Before: TANG, PREGERSON, and T.G. NELSON, Circuit Judges.


Heather Devon appeals the district court's dismissal of her second amended complaint pursuant to Fed. R. Civ. P. 12(b) (6) for failure to state a claim upon which relief may be granted. We have jurisdiction pursuant to 28 U.S.C. § 1291. We review de novo, see Erickson v. Desert Palace, Inc., 942 F.2d 694, 694-95 (9th Cir. 1991), cert. denied, 112 S. Ct. 1476 (1992), and affirm.

In her complaint, Devon alleged that defendant Clara Lacombe, a slot hostess for the Frontier Hotel and Gambling Hall ("Frontier"), offered to "lock up" the slot machine Devon had been playing while Devon took a break to eat. Devon alleged that when she returned another patron was playing the machine and won a jackpot of almost $100,000. Devon demanded that the Frontier pay her the winnings but the hotel refused. Devon subsequently filed this diversity action alleging claims for negligence and negligent infliction of emotional distress ("NIED").

In dismissing Devon's action, the district court correctly held that Devon's action was one for a "gaming debt". "Under Nevada law, an unpaid slot machine jackpot is a gaming debt not evidenced by a credit instrument." Erickson, 942 F.2d at 695 (citing Harrah's Club v. State Gaming Control Bd., 766 P.2d 900, 901-02 (Nev.1988) (per curiam)).

Moreover, in Nevada, a party seeking to recover a gaming debt not evidenced by a credit instrument must utilize the administrative process prescribed in Nev.Rev.Stat. Secs. 463.362-.366. See Nev.Rev.Stat. Sec. 463.361; Erickson, 942 F.2d at 695. Under this scheme, the party must first seek relief before the Nevada Gaming Control Board ("NGCB") and then seek judicial review before a Nevada state court. See Erickson, 942 F.2d at 695. Thus, the district court also correctly held that Devon failed to exhaust her administrative remedies and that, even if Devon had exhausted her administrative remedies, she was limited to seeking relief in Nevada state court. See Nev.Rev.Stat. Secs. 463.362-.366.

We reject Devon's contention that this is not a suit to collect a gaming debt but, rather, a suit for consequential damages sustained as a result of defendants' negligence.

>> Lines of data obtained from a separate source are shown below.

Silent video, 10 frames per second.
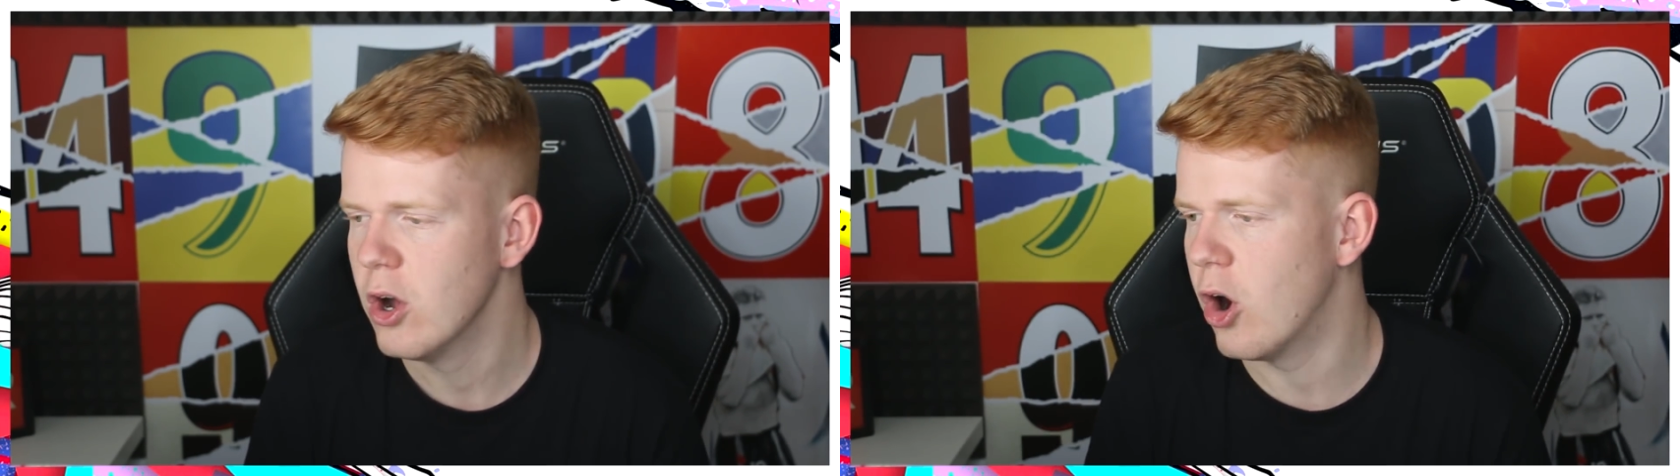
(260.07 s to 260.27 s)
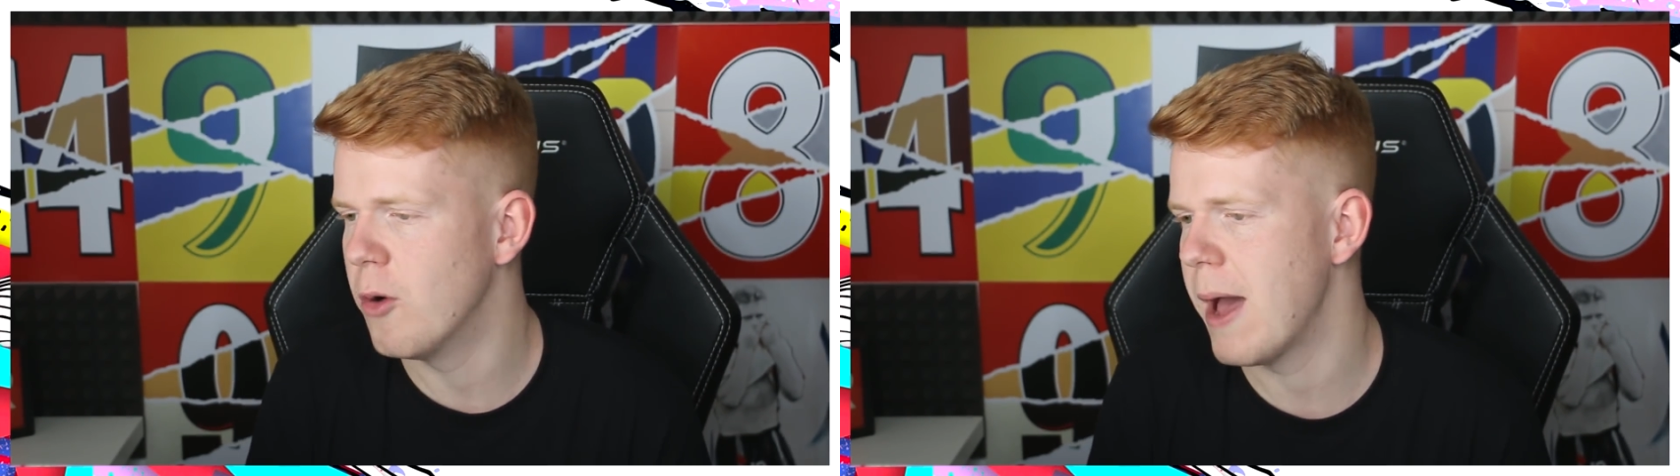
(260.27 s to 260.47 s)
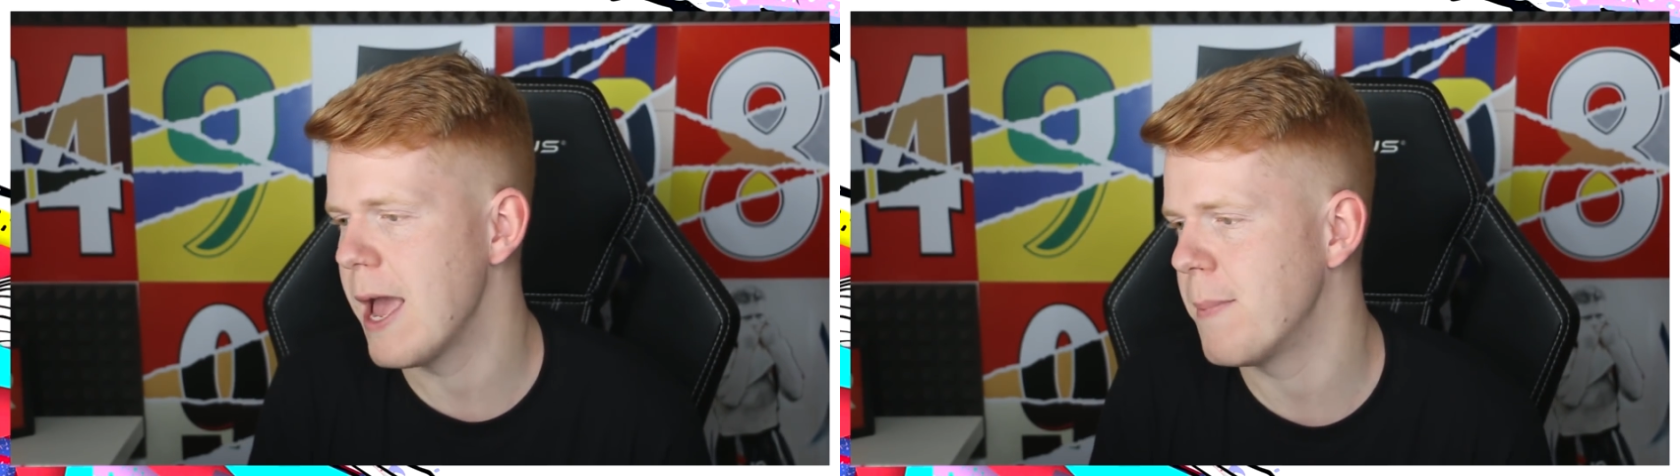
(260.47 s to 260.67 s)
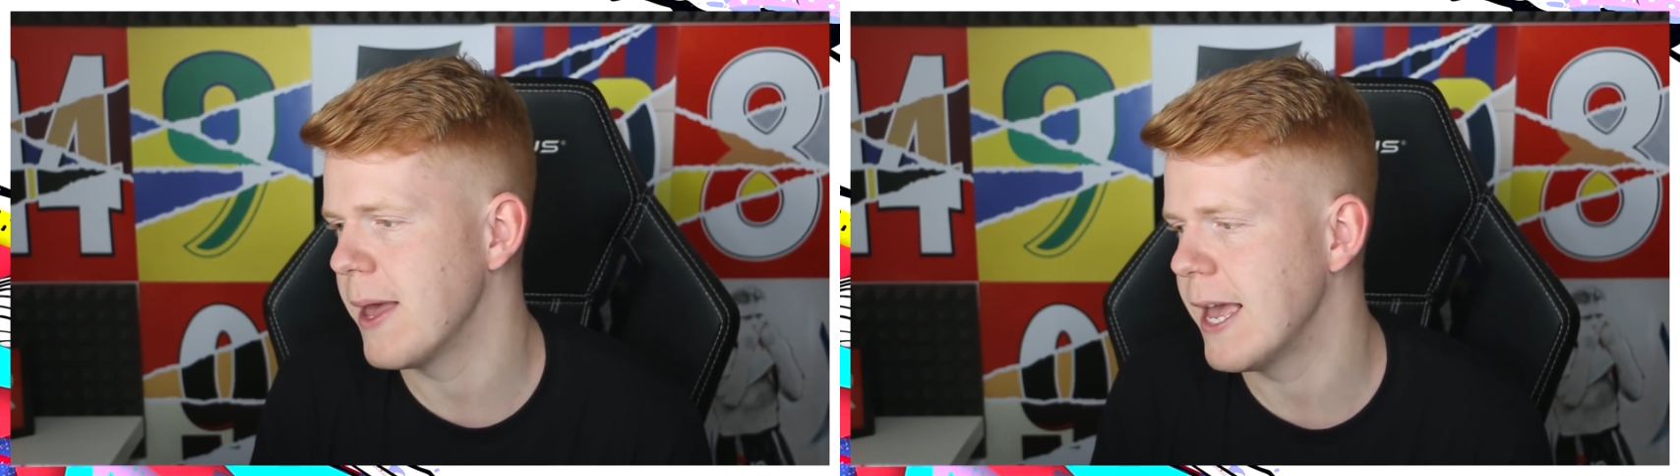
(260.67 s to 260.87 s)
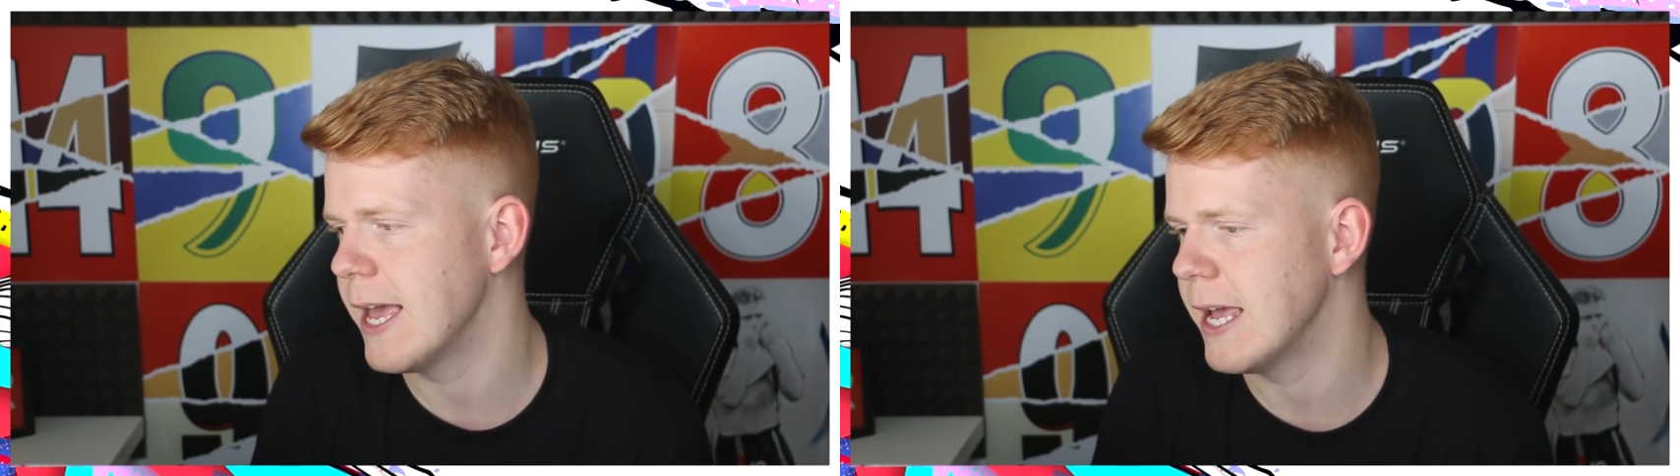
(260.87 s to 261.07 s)
or
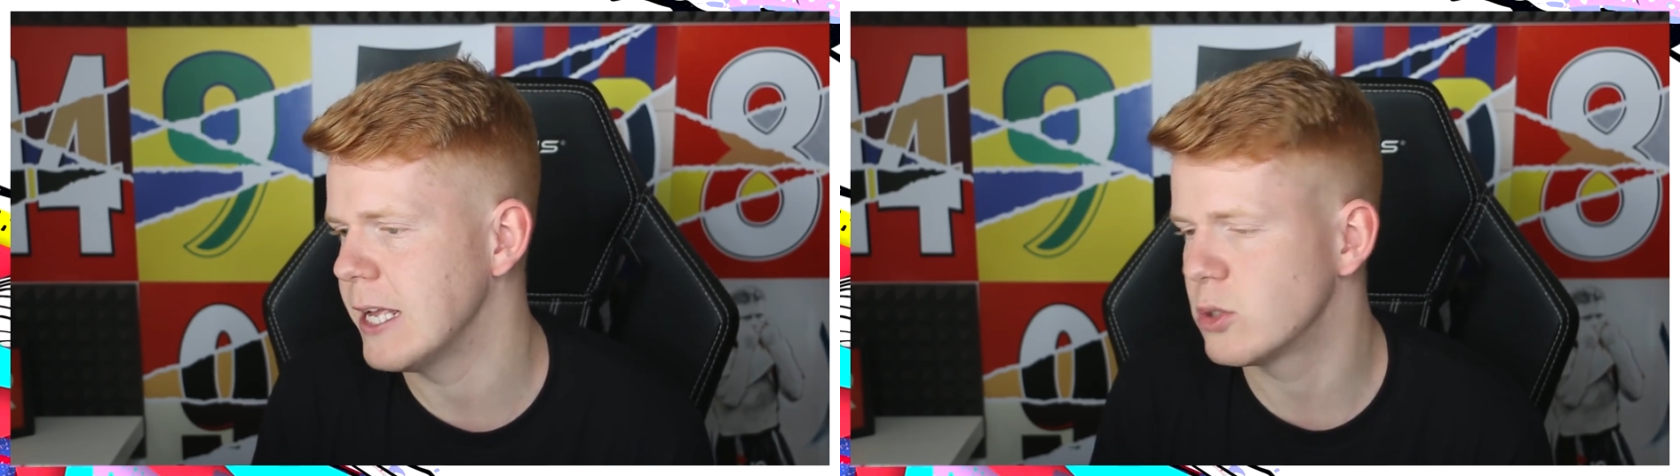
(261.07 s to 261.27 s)
maybe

In Erickson, plaintiff argued that his action was not one to collect a gaming debt because the casino's refusal to pay a slot jackpot amounted to fraud. We disagreed, stating that:

We do not believe the Nevada legislature intended to allow parties to avoid the administrative process simply by alleging fraud in a patent attempt to force a casino to turn over alleged winnings. Under NRS 463.361, parties who assert they are owed a gambling debt, fraud or no fraud, are confined to the administrative process followed by state judicial review.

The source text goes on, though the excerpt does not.